§ **Extracted records**
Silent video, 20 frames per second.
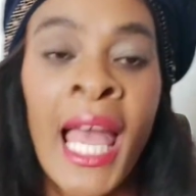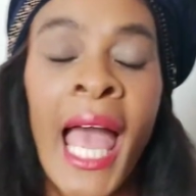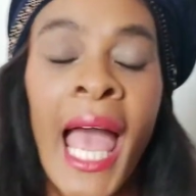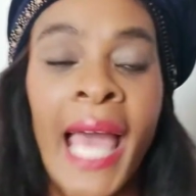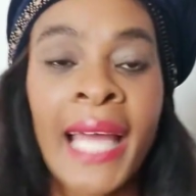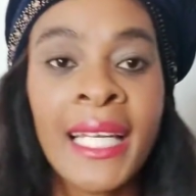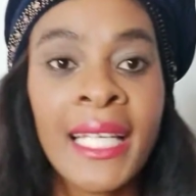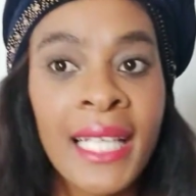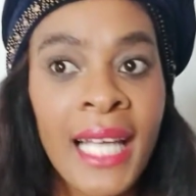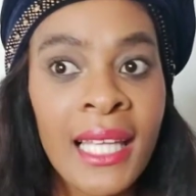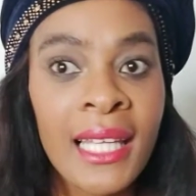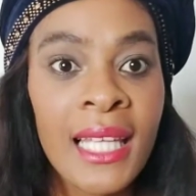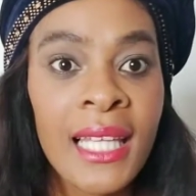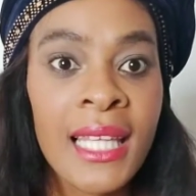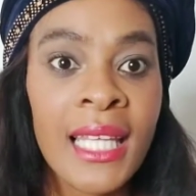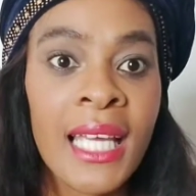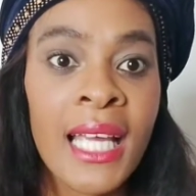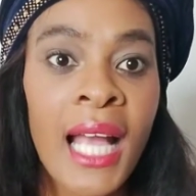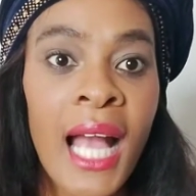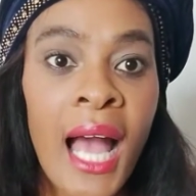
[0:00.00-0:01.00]
And another
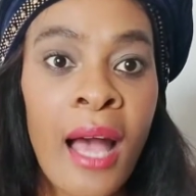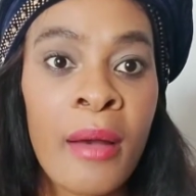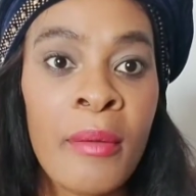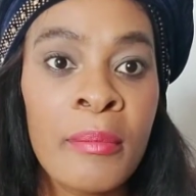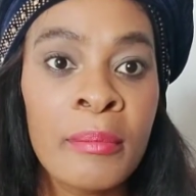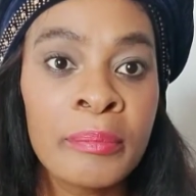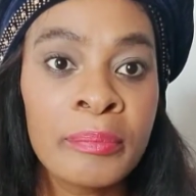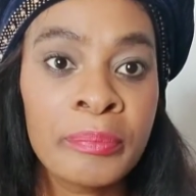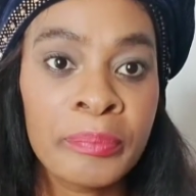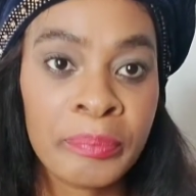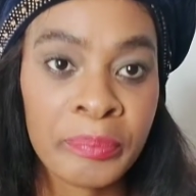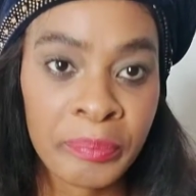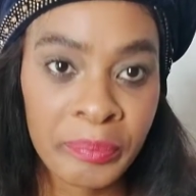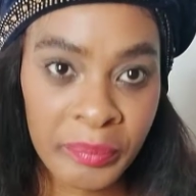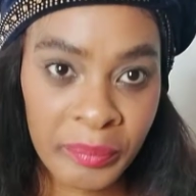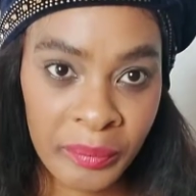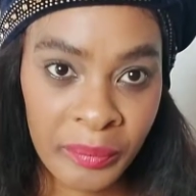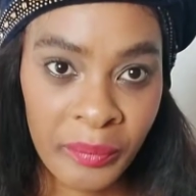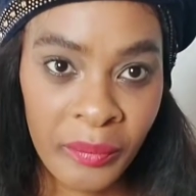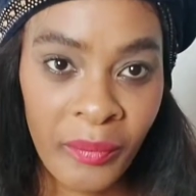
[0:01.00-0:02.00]
thing
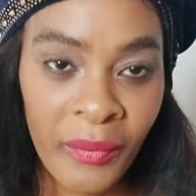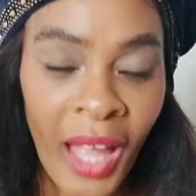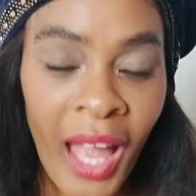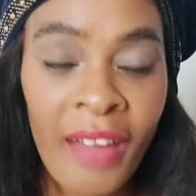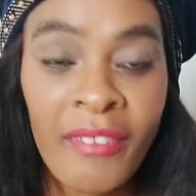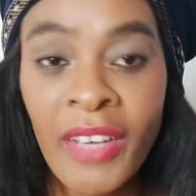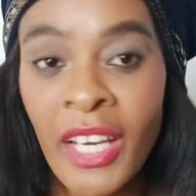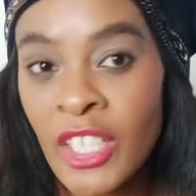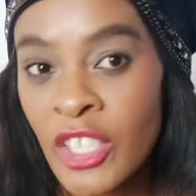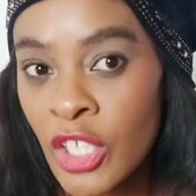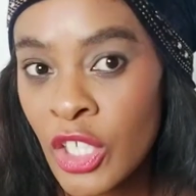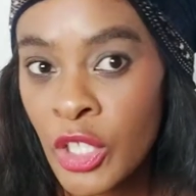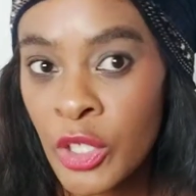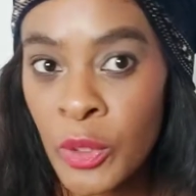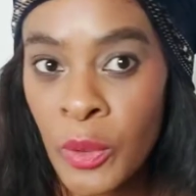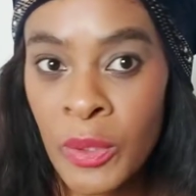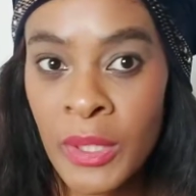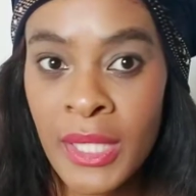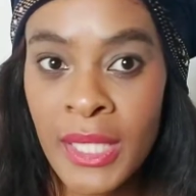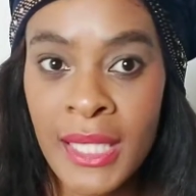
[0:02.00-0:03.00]
I've actually
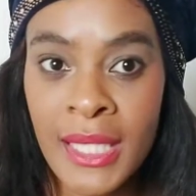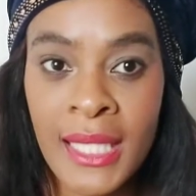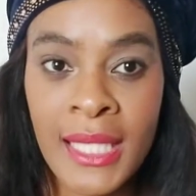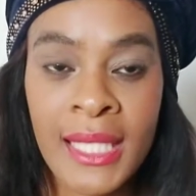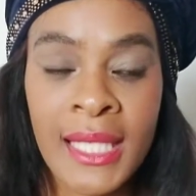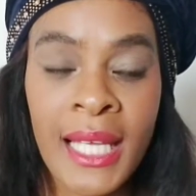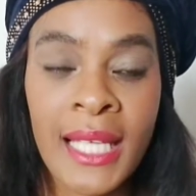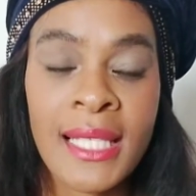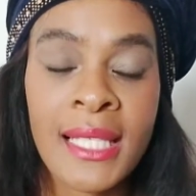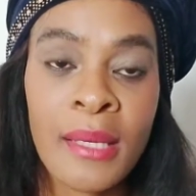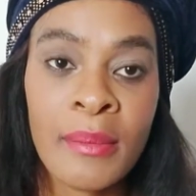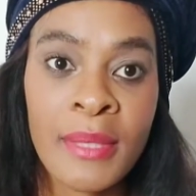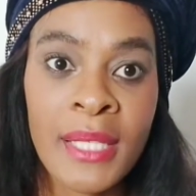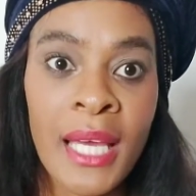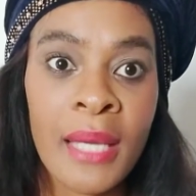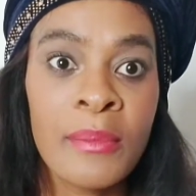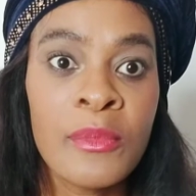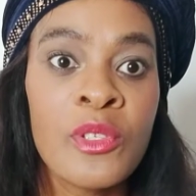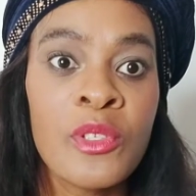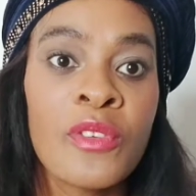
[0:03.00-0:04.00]
noticed is that
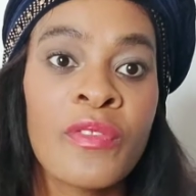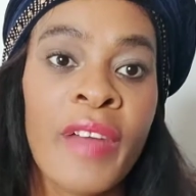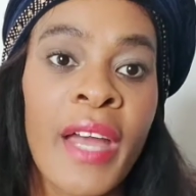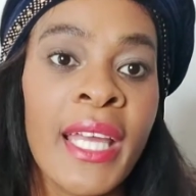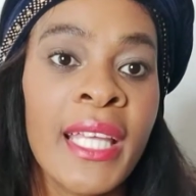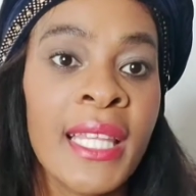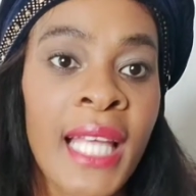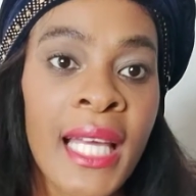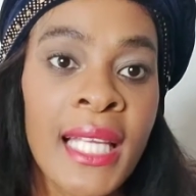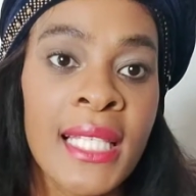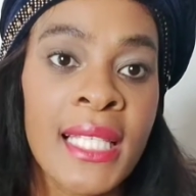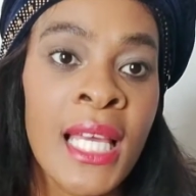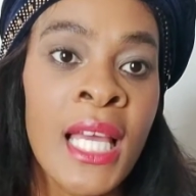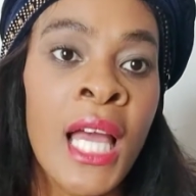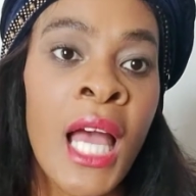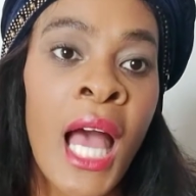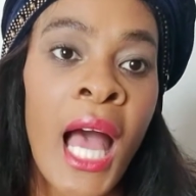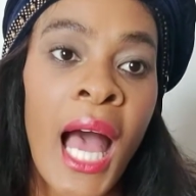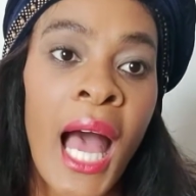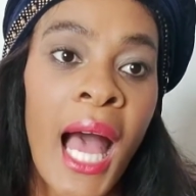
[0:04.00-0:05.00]
sometimes you find that
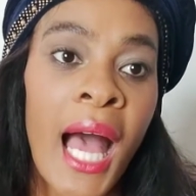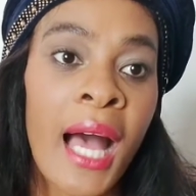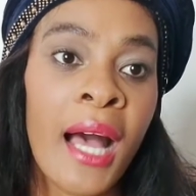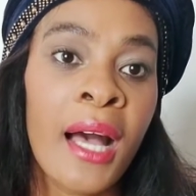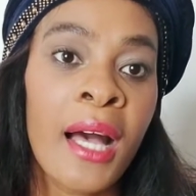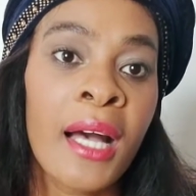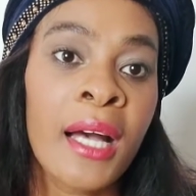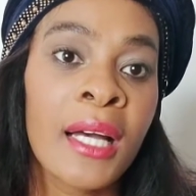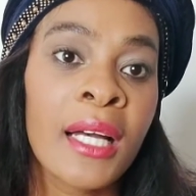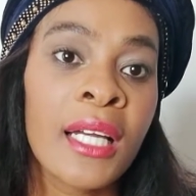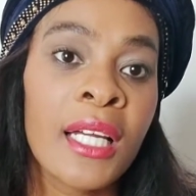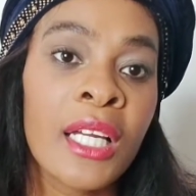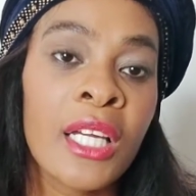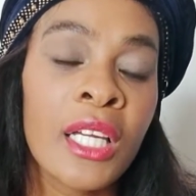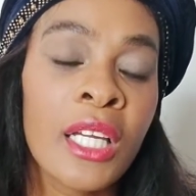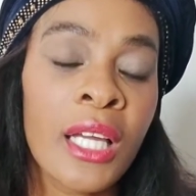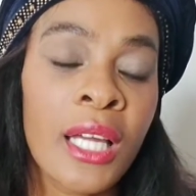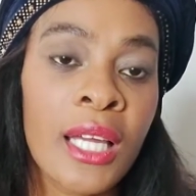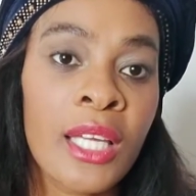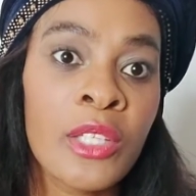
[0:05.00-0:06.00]

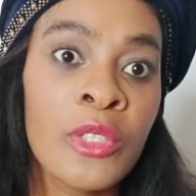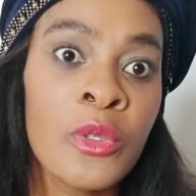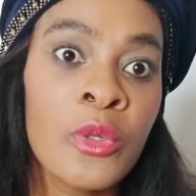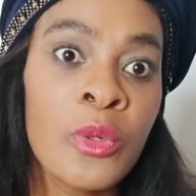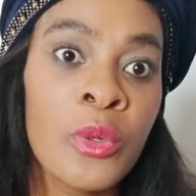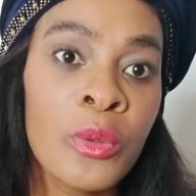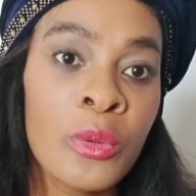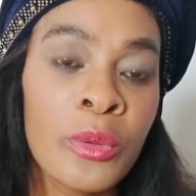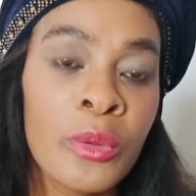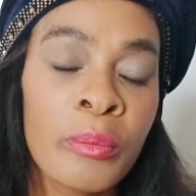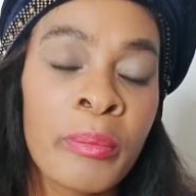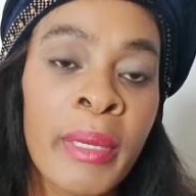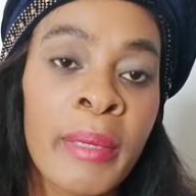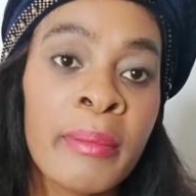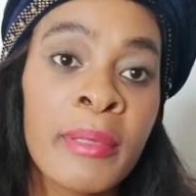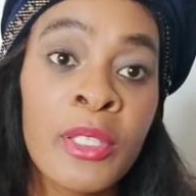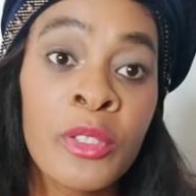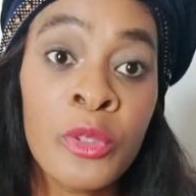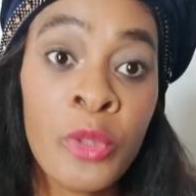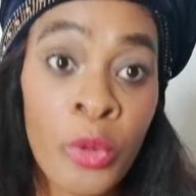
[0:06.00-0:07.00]

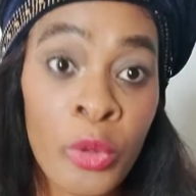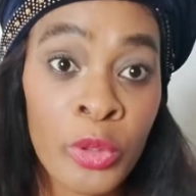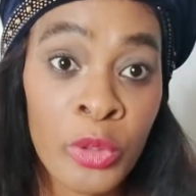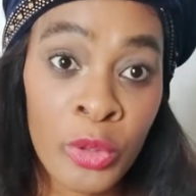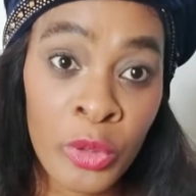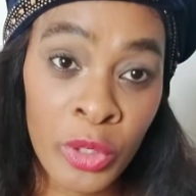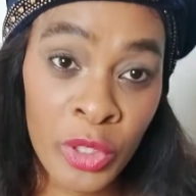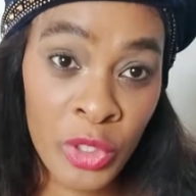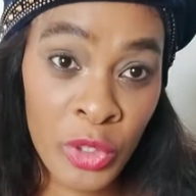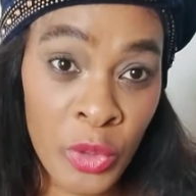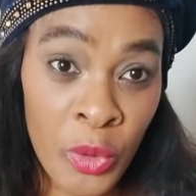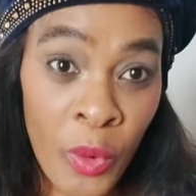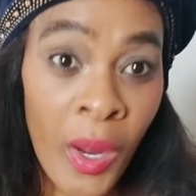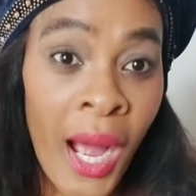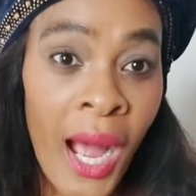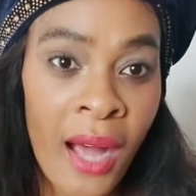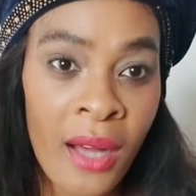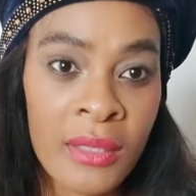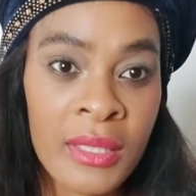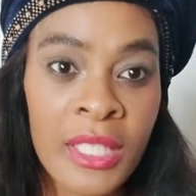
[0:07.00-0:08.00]
it's your
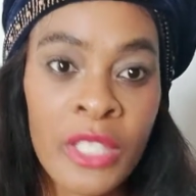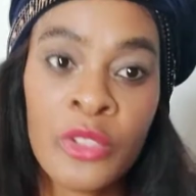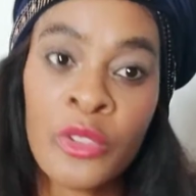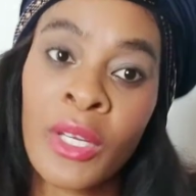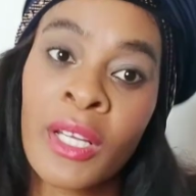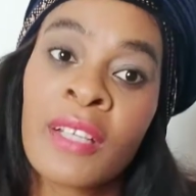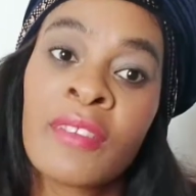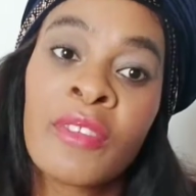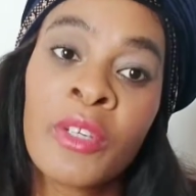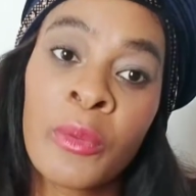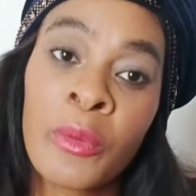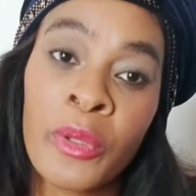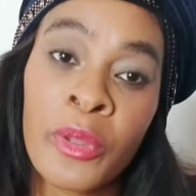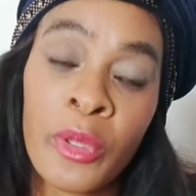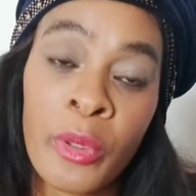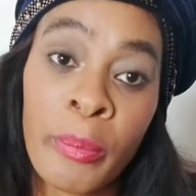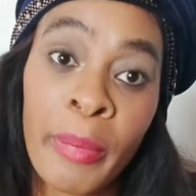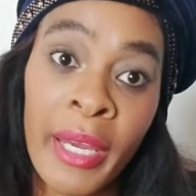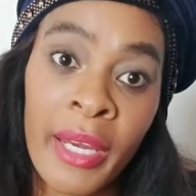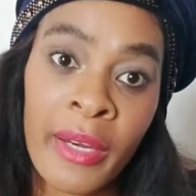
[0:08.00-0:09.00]
house and you're living with
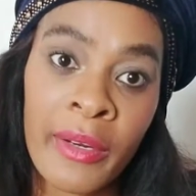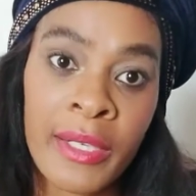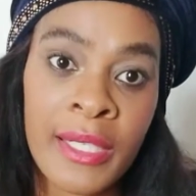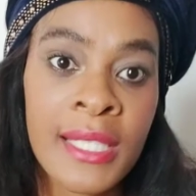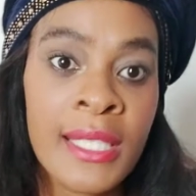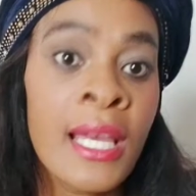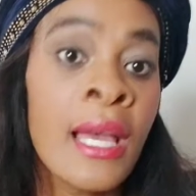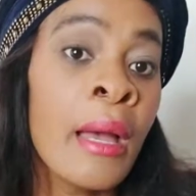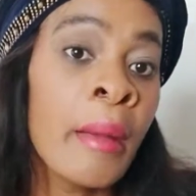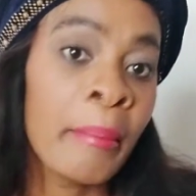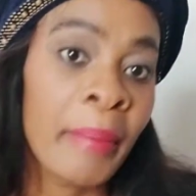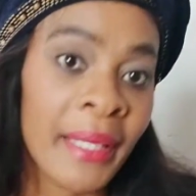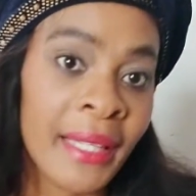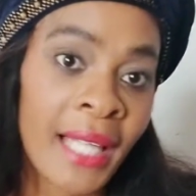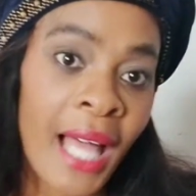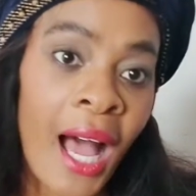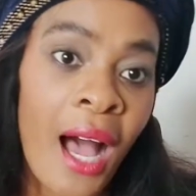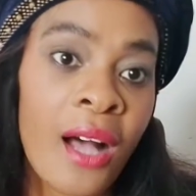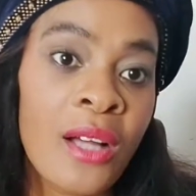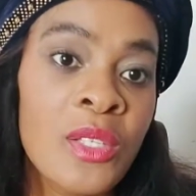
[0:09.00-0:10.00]
your parents, but the
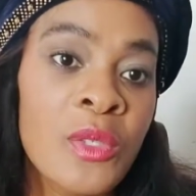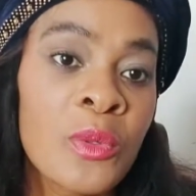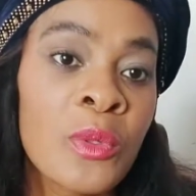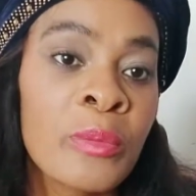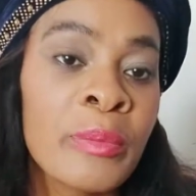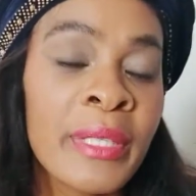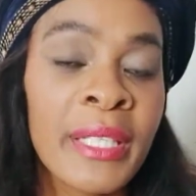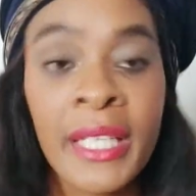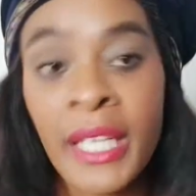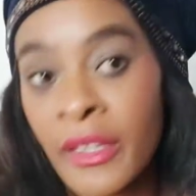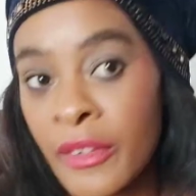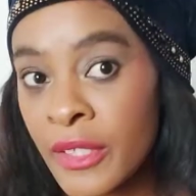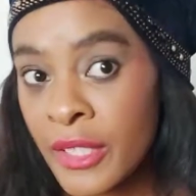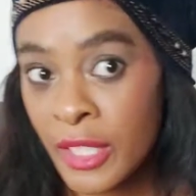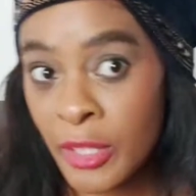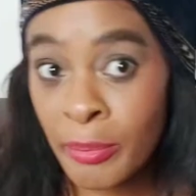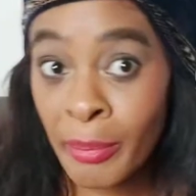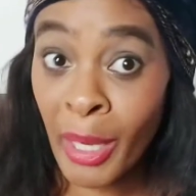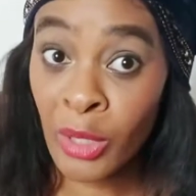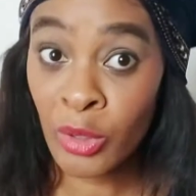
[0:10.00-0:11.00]
house will be inherited
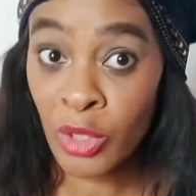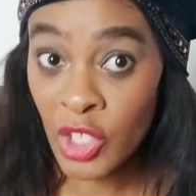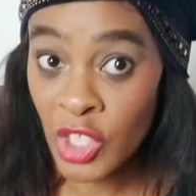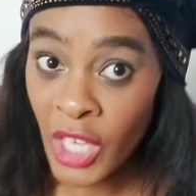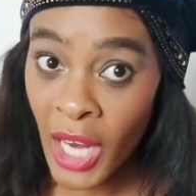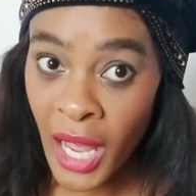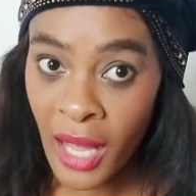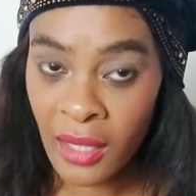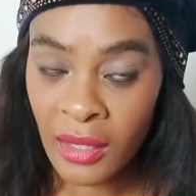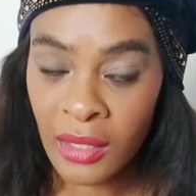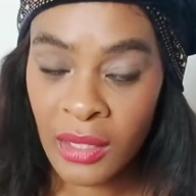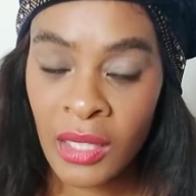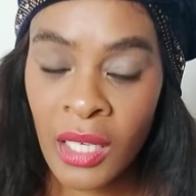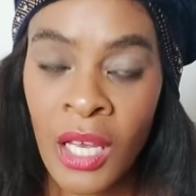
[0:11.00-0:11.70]
by your child.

§ **Exercise details**
Take the line that contains "[0:00.00-0:01.00]" and every line after it down to the last line of the entries above, and output them exactly, with nothing else and no pictures.

§ **Exercise solution**
[0:00.00-0:01.00]
And another
[0:01.00-0:02.00]
thing
[0:02.00-0:03.00]
I've actually
[0:03.00-0:04.00]
noticed is that
[0:04.00-0:05.00]
sometimes you find that
[0:05.00-0:06.00]

[0:06.00-0:07.00]

[0:07.00-0:08.00]
it's your
[0:08.00-0:09.00]
house and you're living with
[0:09.00-0:10.00]
your parents, but the
[0:10.00-0:11.00]
house will be inherited
[0:11.00-0:11.70]
by your child.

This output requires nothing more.